Workload Management with User Defined Functions and Table Operators

Blog
The best minds from Teradata, our partners, and customers blog about whatever takes their fancy.
Teradata Employee

How does TASM enforce rules such as classification and workload exceptions against User Defined Functions?  What about table functions and table operators, some of which do their work outside of Teradata?  How far can you rely on TASM classifications using estimated processing time in these cases?  Will there be accurate resource usage numbers reported to support workload exceptions on CPU or I/O?

These are some of the questions that need answering if you are extending the use of simple or more complex user-defined functions on your platform.
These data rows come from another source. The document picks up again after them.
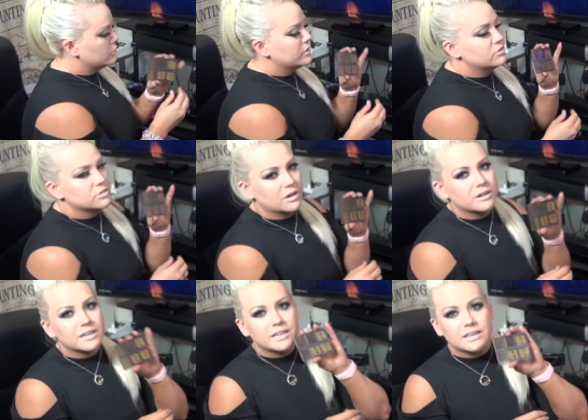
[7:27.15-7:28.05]
So when you
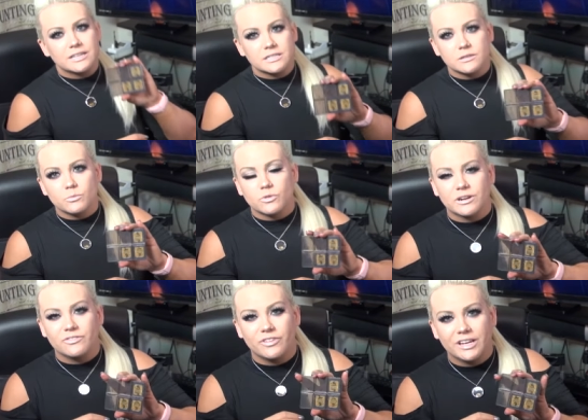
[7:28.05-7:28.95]
start getting into the more
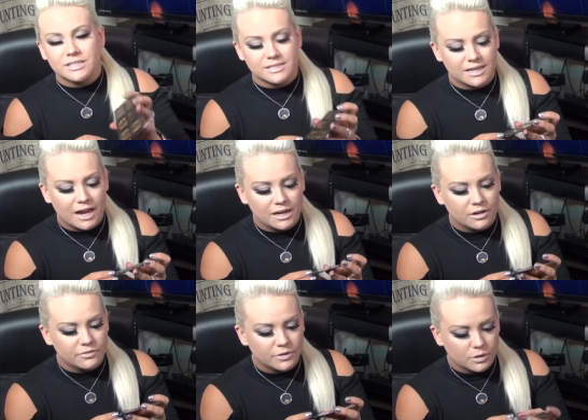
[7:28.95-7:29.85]
advanced side
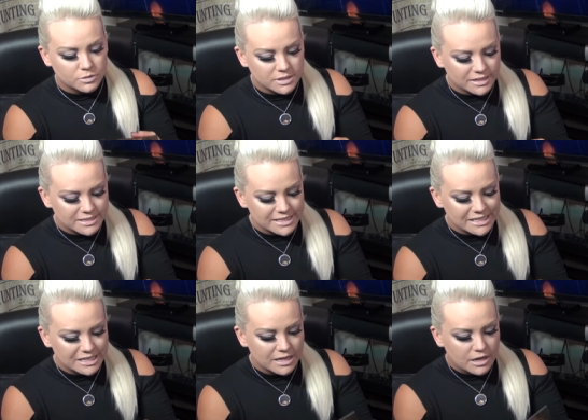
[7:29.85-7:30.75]
of ghost
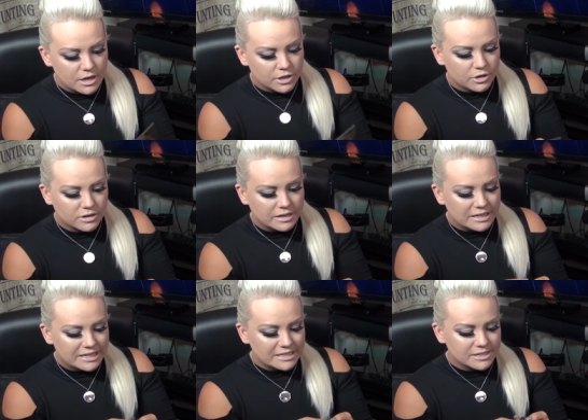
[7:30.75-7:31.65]
hunting, you're gonna
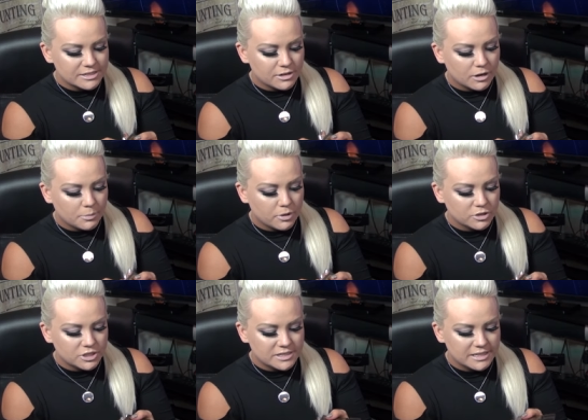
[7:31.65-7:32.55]
need to start
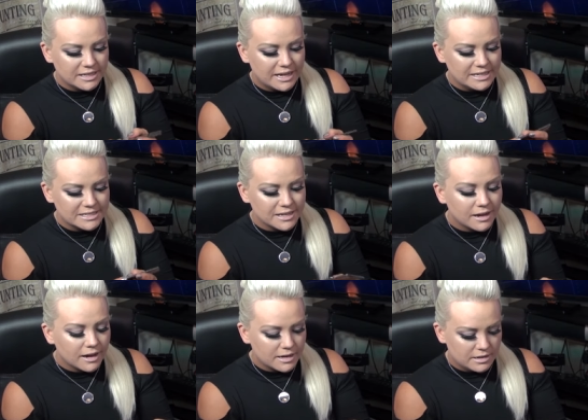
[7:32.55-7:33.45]
purchasing a
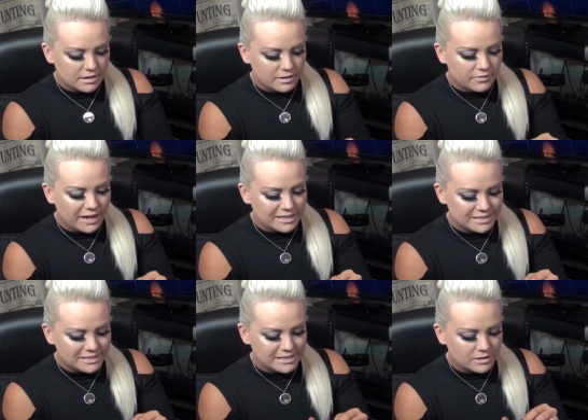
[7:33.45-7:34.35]
ton of
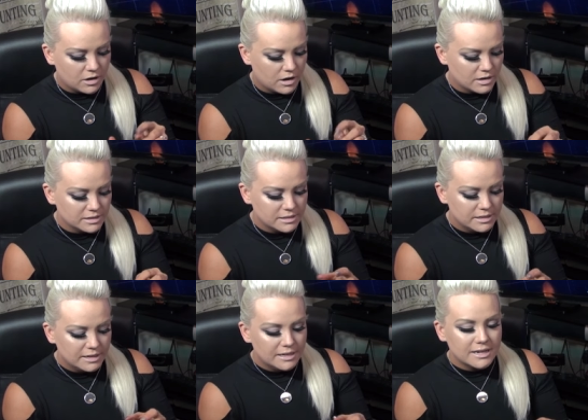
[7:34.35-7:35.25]
SD cards.
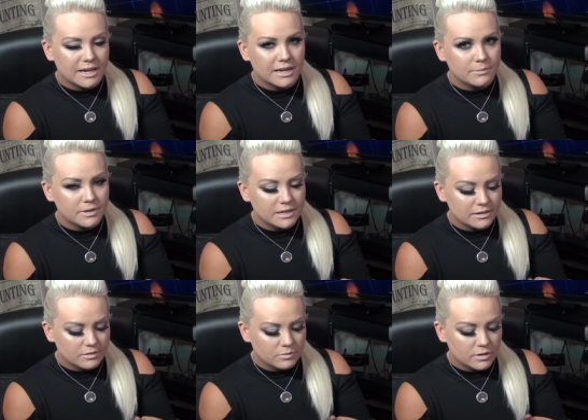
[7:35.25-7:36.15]
And I
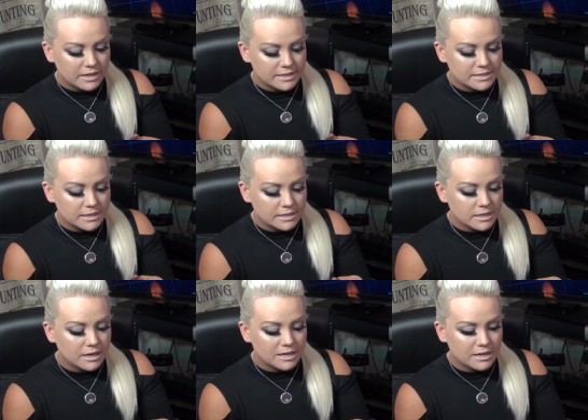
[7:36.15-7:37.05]
mean, when I say a
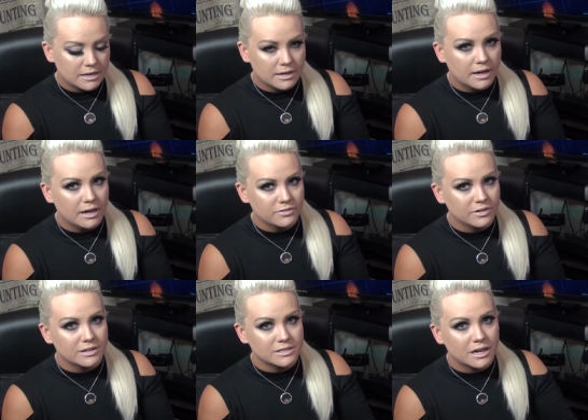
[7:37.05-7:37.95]
ton, I have
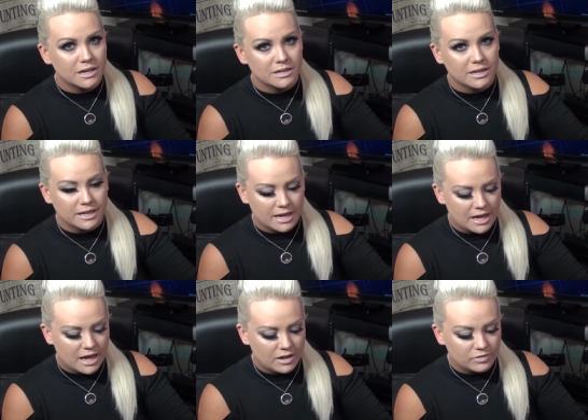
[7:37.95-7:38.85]
a ton. Like I
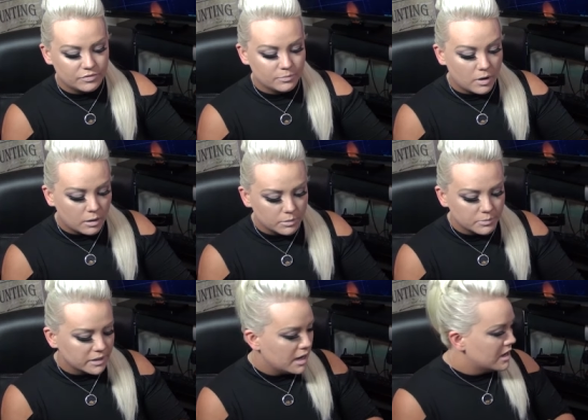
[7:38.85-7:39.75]
have
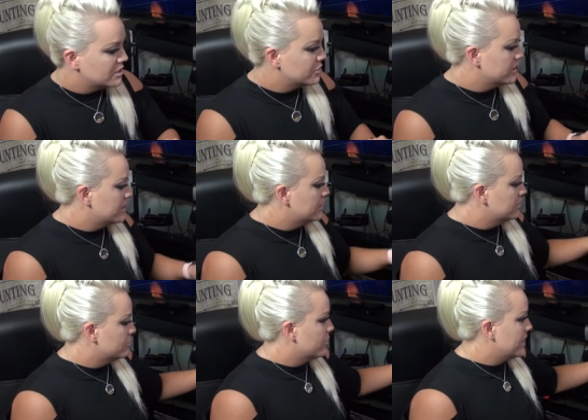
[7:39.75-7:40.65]
probably a hundred
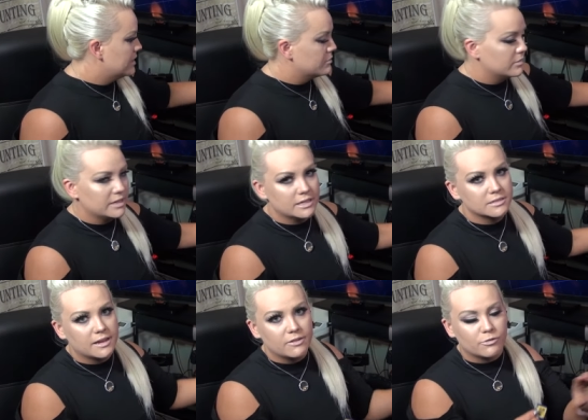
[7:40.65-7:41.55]
randomly
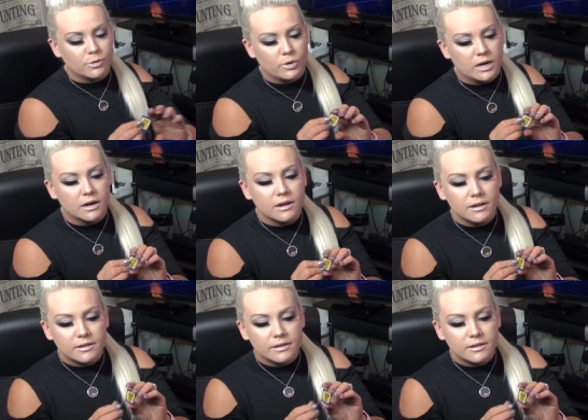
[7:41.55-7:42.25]
everywhere.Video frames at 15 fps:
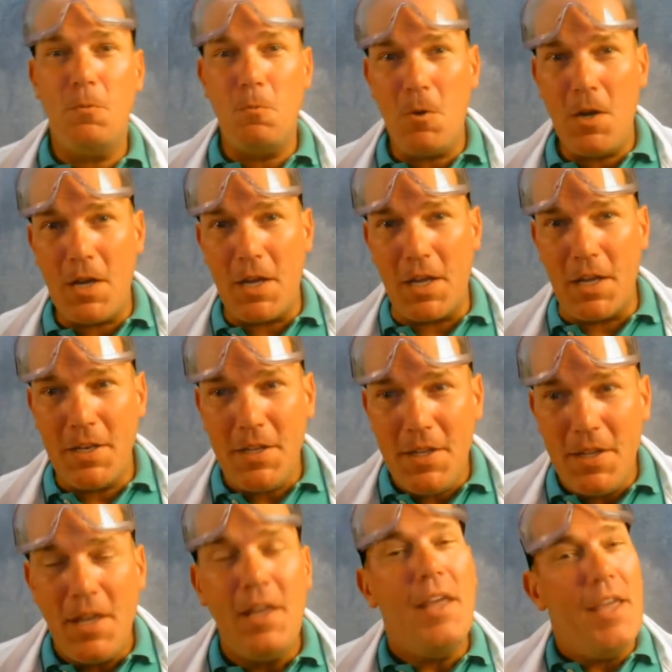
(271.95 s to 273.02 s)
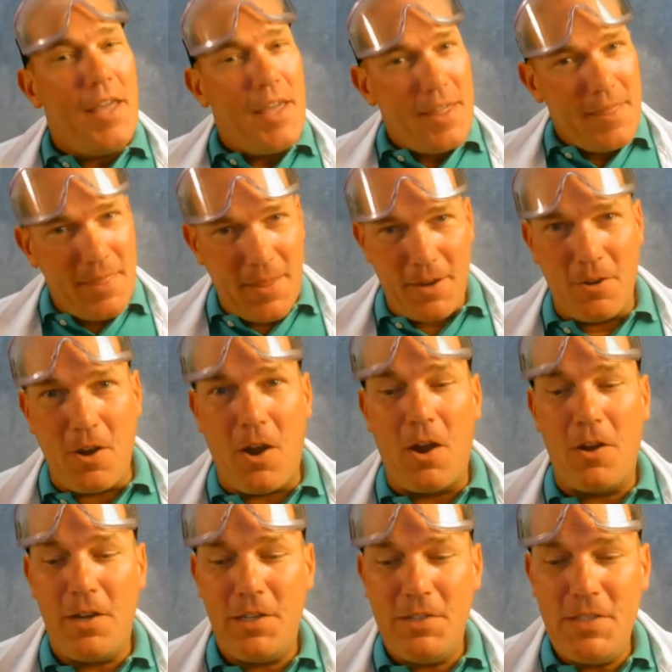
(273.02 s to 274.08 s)
1. There
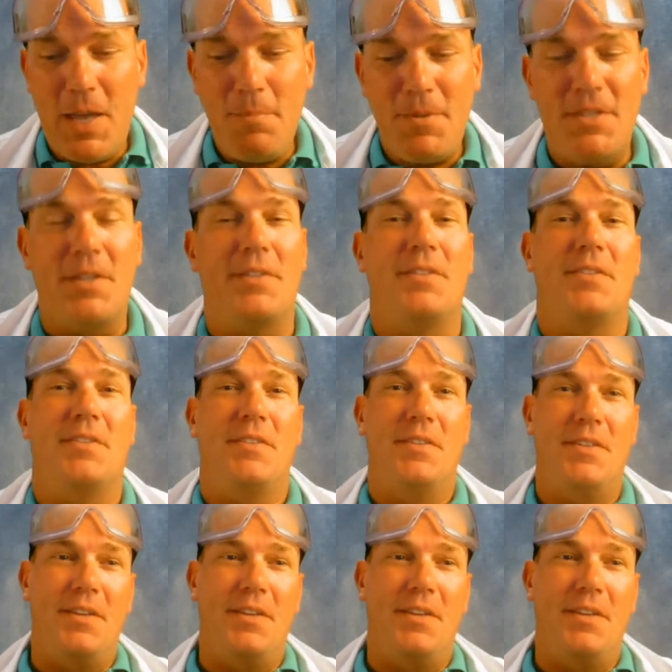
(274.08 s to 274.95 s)
are exceptions.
Simple users defined functions (UDFs) are database objects that can extend the capability of normal SQL within the database, a row at time. Table functions and table operators are special more complex types of UDFs that manipulate multiple rows, and can extend outside the Teradata Database.   Once compiled, a UDF can be referenced in SQL statements for activities such as enforcing business rules, reading a queue file, aiding in the transformation of data, or accessing foreign servers such as Hadoop.

Let’s consider straight-forward (scalar) UDFs first, then table functions and table operators.

Scalar UDFs and Workload Management

A scalar UDF is the simplest form of a UDF.  It is referenced like a column and operates on the values of a single row. Scalar UDFs are ideal for managing events and standardizing operations inside of the Teradata Database. Here are a few characteristics of scalar UDFs as they relate to workload management.

Use of AMP Worker Task

AMP worker tasks (AWT) are required to accomplish work that is sent to the AMPs.  However, whether or not AWTs will be required by a UDF will depend on which mode it is operating in:

  • Protected mode:  If the UDF is running in protected mode it uses a separate process that is set up for the purpose of executing the UDF.  When the step that contains the UDF is executed, the UDF running in the AMP worker task (AWT) will grab the UDF server process and execute the UDF within that context.  When the UDF completes its processing for that row, it releases the protected mode server process to be used for other transactions that have a UDF.  
  • Non-protected mode:  When not in protected mode, the UDF is running in the context of the AWT being used by the query step.  There is no additional AWT involved. 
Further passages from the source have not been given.